I can’t pinpoint exactly when I saw my first serious werewolf movie (a distinction that allows me to set aside the likes of Teen Wolf and The Monster Squad), but I do know it was sometime in the early ’90s that I was scanning the Horror section at my local Blockbuster and picked out a movie with the intriguing title An American Werewolf in London. While I had never been that big into horror growing up, I was a fan of John Landis’s comedies, having made Animal House, The Blues Brothers, Trading Places, Spies Like Us, Three Amigos! and Amazon Women on the Moon staples of my movie-watching diet during my formative years. Plus, I had heard that there was some comedy in the film, but since it never came on television I had to make the effort to seek it out. And I’m glad I did because what I saw that evening blew my mind and subsequently inspired me to seek out other films of its type. (Alas, the only other werewolf movie my Blockbuster had on its shelves was Joe Dante’s The Howling and their tape was inexplicably missing the entire pre-credit sequence, but that’s a story for another day.)
It’s strange to think that I’ve been watching lycanthropes lope across TV and movie screens for two-thirds of my life (I’ll even cop to having taken in a few episodes of the Teen Wolf Saturday morning cartoon), but what’s stranger still is the fact that I have yet to tire of them — and the tragic plight of American backpacker David Kessler (as embodied by David Naughton) has a lot to do with that. No matter how many times I’m disappointed by substandard makeup effects, by-the-numbers plotting or the genre’s current overreliance on digital creatures and pretty-boy leads, all I have to do is go back to the Scottish moors and pay a visit to the Slaughtered Lamb to be reminded of where I was bitten in the first place. This is why I’ve chosen American Werewolf as the subject of my inaugural column for Werewolf News. Of course, it also helps that Sunday the 21st marks the 30th anniversary of its theatrical release. Timing, as is often said, is everything.

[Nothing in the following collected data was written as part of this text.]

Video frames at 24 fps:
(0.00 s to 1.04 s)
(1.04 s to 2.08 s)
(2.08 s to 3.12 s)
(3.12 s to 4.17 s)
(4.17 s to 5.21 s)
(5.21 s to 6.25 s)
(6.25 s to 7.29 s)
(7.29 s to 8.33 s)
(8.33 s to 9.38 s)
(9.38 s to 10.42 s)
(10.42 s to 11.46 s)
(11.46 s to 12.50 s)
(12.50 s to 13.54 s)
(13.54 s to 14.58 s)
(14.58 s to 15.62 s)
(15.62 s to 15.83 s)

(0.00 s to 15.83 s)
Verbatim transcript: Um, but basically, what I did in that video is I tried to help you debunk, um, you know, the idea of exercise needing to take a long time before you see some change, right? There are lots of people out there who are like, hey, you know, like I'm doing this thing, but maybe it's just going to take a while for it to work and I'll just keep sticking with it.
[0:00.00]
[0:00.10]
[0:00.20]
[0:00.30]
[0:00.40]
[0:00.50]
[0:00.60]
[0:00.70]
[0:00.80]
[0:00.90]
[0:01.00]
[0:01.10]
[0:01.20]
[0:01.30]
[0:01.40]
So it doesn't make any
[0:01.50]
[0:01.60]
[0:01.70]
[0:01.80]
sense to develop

I used to maintain that The Howling and American Werewolf in London — which were released just four months apart in the spring and summer of 1981 — were tied for the title of Best Werewolf Film of All Time, but when I watched them back to back a few years ago I had to concede that the latter definitely has the edge over the former. It’s not just that Rick Baker’s makeup/transformation effects are better — that comes from having a larger budget — but the human story is that much more involving thanks to the central performances, not just by David Naughton, but also Griffin Dunne (as his best friend Jack, who dies and returns as a progressively rotting corpse to warn him about his curse) and Jenny Agutter (as the London nurse who loves him fangs, fur and all). Shoot, I’m not embarrassed to admit that I tear up every time the film draws to a close because I know there’s no happy ending forthcoming for any of them (although presumably Dunne is released from his hellish afterlife right around the time the credits roll).
Another reason for American Werewolf‘s longevity is that John Landis had harbored it as his dream project from his early days in the industry, even going to so far as to recruit Rick Baker back when they were collaborating on 1973’s Schlock (which, incidentally, contains Landis’s first “See You Next Wednesday” reference). In fact, Landis wrote the initial draft of the script in 1969 when he was on location in Yugoslavia working as a production assistant on Kelly’s Heroes. The twin successes of Animal House and The Blues Brothers a decade later gave him the wherewithal to do whatever he wanted, and what he wanted to do was make the first modern comedy/horror hybrid. There had been previous films that alternated between scenes of mirth and fright (the Abbott and Costello Meet _______ series chief among them), but American Werewolf was the first with some real teeth. Sure, there are funny gags aplenty, but this is a film where the laughter really sticks in your throat. And it also has some incredibly well-crafted scenes of suspense (the chase through the London Underground being a particular standout).
The film is also helped immeasurably by an able supporting cast, including John Woodvine as the skeptical London doctor who looks into Naughton’s wild stories, Lila Kaye as the barmaid at the Slaughtered Lamb, Brian Glover as the Northerner intent on keeping their werewolf problem a secret (with Rik Mayall as the chess player he handily beats in the opening scene), and Frank Oz as the tactless embassy official who’s present when Naughton first comes around. There’s even an amusing parallel with The Howling since that film starts with an encounter with a werewolf in a porno store and this film ends with a werewolf passing his last few hours in a porno theater before transforming one final time. And while the pandemonium in Piccadilly Circus that follows may seem like overkill (you’d think The Blues Brothers and its plentiful pileups would have satiated Landis’s car crash fever, but apparently not), it’s only a minor distraction. (On the other claw, the less said about An American Werewolf in Paris — a film I’ve taken to pretending doesn’t exist — the better.) Thirty years on, the Best Werewolf Film of All Time retains its crown.